(Stored data)
-=-=-
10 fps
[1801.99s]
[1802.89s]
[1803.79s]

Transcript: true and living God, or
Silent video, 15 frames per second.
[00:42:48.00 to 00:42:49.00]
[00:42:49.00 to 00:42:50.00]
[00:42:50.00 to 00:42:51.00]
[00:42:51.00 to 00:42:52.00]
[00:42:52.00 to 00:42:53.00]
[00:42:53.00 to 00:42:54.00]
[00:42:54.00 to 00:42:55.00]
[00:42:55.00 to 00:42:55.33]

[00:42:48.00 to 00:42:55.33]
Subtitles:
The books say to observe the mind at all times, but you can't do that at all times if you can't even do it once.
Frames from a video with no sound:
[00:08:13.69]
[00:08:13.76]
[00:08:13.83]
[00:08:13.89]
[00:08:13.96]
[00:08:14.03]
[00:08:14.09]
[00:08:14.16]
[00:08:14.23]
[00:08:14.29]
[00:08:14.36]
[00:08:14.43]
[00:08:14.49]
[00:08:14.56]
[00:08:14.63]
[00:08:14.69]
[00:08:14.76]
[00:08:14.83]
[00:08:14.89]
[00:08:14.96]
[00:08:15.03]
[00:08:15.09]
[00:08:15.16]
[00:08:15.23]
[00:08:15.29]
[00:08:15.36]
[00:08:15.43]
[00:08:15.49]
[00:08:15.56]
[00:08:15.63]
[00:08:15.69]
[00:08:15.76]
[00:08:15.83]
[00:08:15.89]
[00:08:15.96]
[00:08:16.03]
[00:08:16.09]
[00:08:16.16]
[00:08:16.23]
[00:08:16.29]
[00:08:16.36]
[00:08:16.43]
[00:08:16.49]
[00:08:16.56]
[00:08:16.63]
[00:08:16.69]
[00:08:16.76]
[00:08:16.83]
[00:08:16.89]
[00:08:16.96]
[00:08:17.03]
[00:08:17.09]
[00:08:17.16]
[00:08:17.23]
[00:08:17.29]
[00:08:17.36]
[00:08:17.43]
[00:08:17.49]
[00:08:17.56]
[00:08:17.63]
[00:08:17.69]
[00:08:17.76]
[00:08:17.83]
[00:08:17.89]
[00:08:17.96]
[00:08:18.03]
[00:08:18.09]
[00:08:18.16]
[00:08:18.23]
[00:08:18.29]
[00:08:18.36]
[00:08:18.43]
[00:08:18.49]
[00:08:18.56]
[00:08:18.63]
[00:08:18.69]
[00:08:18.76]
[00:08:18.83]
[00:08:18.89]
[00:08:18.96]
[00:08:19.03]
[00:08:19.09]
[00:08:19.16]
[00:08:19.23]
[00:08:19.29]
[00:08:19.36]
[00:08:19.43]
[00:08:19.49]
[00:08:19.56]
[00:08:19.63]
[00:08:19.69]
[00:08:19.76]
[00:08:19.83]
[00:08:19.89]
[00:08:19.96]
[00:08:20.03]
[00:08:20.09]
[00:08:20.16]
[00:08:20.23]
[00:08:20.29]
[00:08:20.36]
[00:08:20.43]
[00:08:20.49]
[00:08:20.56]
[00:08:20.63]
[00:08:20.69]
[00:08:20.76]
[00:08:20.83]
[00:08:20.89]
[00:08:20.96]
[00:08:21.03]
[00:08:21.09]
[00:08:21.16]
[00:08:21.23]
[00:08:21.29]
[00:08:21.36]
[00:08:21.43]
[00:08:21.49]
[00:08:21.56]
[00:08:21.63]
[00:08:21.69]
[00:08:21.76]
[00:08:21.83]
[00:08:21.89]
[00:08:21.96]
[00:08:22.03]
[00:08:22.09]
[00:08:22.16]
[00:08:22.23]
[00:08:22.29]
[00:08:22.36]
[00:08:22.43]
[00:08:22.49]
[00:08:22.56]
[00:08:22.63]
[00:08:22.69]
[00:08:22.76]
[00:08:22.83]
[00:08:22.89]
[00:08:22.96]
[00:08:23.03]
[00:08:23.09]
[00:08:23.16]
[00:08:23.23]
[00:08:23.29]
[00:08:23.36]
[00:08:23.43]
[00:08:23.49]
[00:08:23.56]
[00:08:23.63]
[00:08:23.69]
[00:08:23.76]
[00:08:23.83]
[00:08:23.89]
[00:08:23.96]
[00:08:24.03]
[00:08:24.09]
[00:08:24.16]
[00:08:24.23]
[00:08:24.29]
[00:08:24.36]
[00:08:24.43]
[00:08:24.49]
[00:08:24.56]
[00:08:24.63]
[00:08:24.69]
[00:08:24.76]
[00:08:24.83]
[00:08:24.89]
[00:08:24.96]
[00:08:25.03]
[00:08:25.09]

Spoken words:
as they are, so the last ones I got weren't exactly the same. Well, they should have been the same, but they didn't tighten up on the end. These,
-=-=-
Take the stretch of lines above from the one containing "[00:08:21.56]" through the one containing "[00:08:23.49]" and repeat it exactly, adding no other line.

[00:08:21.56]
[00:08:21.63]
[00:08:21.69]
[00:08:21.76]
[00:08:21.83]
[00:08:21.89]
[00:08:21.96]
[00:08:22.03]
[00:08:22.09]
[00:08:22.16]
[00:08:22.23]
[00:08:22.29]
[00:08:22.36]
[00:08:22.43]
[00:08:22.49]
[00:08:22.56]
[00:08:22.63]
[00:08:22.69]
[00:08:22.76]
[00:08:22.83]
[00:08:22.89]
[00:08:22.96]
[00:08:23.03]
[00:08:23.09]
[00:08:23.16]
[00:08:23.23]
[00:08:23.29]
[00:08:23.36]
[00:08:23.43]
[00:08:23.49]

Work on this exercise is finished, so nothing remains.